Aim of the exercise: Drop the pictures; give again exactly the lines from the one holding "[0:00.10-0:01.10]" through the end of the data.

(Stored items)
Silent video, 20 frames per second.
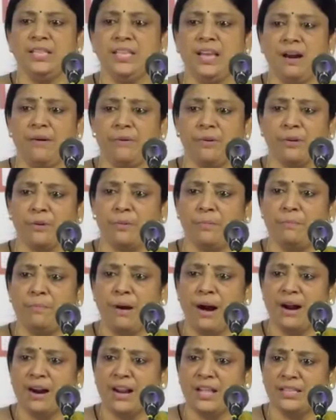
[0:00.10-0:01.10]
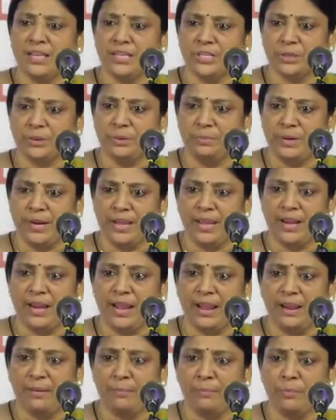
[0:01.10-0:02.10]
இந்தியாவிற்கும் பங்களாதேஷுக்கும்
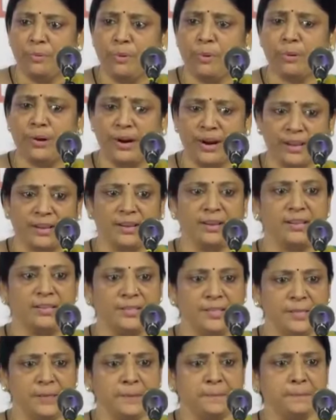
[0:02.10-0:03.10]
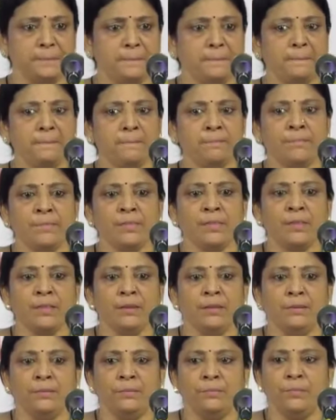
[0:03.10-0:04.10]
இடையிலே போர் நடக்கிறது
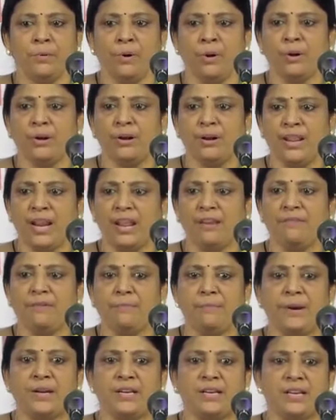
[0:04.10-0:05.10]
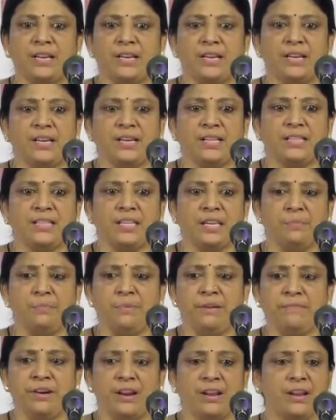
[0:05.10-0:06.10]
போர் நிறைவு பெற்று
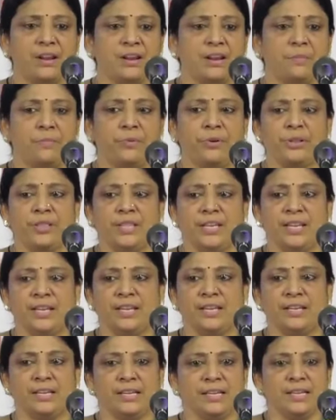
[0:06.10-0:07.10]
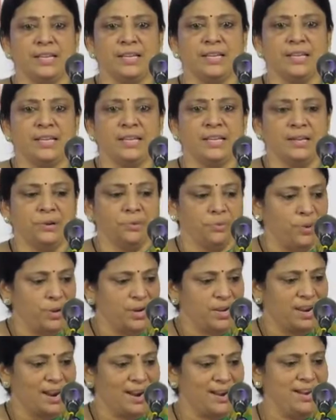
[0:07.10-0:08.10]
திரும்பி வருகின்ற பொழுது
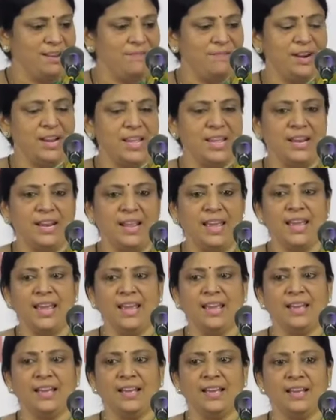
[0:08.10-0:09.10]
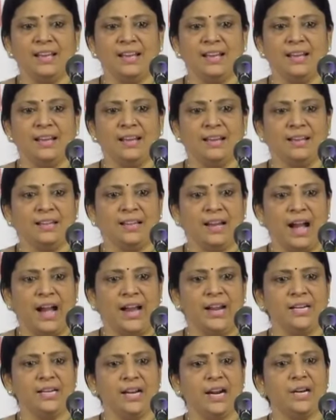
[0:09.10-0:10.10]
ஒரு கன்னி வெடியிலே
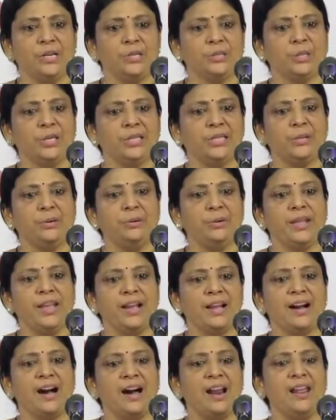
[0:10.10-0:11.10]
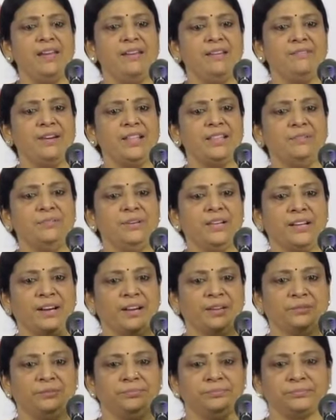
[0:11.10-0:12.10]
அயன்காடோசா தன்னுடைய காலை வைத்து
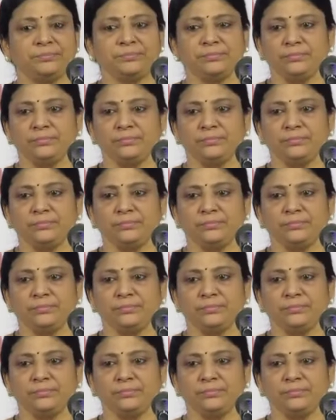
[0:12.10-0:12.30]
விடுகிறார்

Answer to this task:
[0:00.10-0:01.10]
[0:01.10-0:02.10]
இந்தியாவிற்கும் பங்களாதேஷுக்கும்
[0:02.10-0:03.10]
[0:03.10-0:04.10]
இடையிலே போர் நடக்கிறது
[0:04.10-0:05.10]
[0:05.10-0:06.10]
போர் நிறைவு பெற்று
[0:06.10-0:07.10]
[0:07.10-0:08.10]
திரும்பி வருகின்ற பொழுது
[0:08.10-0:09.10]
[0:09.10-0:10.10]
ஒரு கன்னி வெடியிலே
[0:10.10-0:11.10]
[0:11.10-0:12.10]
அயன்காடோசா தன்னுடைய காலை வைத்து
[0:12.10-0:12.30]
விடுகிறார்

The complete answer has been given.